» What the exercise asks:
Give the count of lines in the entries that include "second", and write nothing besides it.
─── Dataset
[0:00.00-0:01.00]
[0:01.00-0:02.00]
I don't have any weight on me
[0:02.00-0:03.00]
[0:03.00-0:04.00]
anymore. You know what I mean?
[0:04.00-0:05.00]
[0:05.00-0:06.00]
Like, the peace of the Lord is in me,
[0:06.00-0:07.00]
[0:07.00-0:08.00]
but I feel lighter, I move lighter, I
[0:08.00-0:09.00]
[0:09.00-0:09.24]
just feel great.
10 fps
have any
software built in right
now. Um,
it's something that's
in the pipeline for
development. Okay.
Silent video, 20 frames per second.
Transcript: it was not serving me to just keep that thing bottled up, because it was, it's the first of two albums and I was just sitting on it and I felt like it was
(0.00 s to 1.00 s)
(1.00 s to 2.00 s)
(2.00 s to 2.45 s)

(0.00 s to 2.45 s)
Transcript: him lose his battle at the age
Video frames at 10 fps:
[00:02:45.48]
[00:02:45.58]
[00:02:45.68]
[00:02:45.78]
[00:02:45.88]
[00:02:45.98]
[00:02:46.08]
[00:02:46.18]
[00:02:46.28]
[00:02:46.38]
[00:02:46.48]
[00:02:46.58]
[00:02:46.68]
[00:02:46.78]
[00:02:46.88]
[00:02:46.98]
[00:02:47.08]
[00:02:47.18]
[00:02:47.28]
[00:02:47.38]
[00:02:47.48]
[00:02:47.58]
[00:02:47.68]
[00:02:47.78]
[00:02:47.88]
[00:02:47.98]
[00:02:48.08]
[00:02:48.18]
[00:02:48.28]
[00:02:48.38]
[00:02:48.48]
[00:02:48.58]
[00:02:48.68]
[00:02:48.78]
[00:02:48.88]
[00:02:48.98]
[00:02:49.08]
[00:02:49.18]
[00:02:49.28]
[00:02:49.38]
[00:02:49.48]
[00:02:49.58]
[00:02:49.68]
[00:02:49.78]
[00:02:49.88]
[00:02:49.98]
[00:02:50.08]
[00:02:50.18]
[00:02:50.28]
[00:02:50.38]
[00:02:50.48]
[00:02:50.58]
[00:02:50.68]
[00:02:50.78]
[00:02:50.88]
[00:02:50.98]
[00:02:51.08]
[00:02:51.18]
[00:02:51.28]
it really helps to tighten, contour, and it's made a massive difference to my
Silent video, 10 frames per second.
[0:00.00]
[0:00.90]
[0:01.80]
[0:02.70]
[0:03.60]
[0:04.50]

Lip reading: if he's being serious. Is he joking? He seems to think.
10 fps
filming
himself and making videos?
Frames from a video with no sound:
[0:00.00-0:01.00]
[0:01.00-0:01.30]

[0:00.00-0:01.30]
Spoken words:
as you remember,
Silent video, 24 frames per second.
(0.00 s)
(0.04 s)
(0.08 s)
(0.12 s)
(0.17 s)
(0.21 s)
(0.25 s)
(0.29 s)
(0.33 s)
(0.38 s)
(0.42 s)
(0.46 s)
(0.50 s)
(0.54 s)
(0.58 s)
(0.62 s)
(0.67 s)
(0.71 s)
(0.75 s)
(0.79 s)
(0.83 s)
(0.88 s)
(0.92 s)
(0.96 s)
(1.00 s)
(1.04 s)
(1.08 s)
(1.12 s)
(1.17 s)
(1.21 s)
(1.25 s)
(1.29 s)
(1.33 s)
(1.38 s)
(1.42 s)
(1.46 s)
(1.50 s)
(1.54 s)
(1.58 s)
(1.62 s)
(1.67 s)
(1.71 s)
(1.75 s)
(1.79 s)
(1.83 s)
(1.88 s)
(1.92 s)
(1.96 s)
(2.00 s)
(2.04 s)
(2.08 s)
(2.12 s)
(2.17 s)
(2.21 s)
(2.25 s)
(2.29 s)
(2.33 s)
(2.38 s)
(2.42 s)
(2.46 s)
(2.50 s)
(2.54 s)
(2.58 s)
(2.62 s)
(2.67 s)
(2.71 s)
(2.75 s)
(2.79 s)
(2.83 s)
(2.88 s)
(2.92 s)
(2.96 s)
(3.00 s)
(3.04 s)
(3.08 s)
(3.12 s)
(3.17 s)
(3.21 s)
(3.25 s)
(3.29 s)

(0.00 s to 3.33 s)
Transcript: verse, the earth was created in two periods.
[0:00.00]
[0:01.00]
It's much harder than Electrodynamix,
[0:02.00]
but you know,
──────
» Problem solution:
3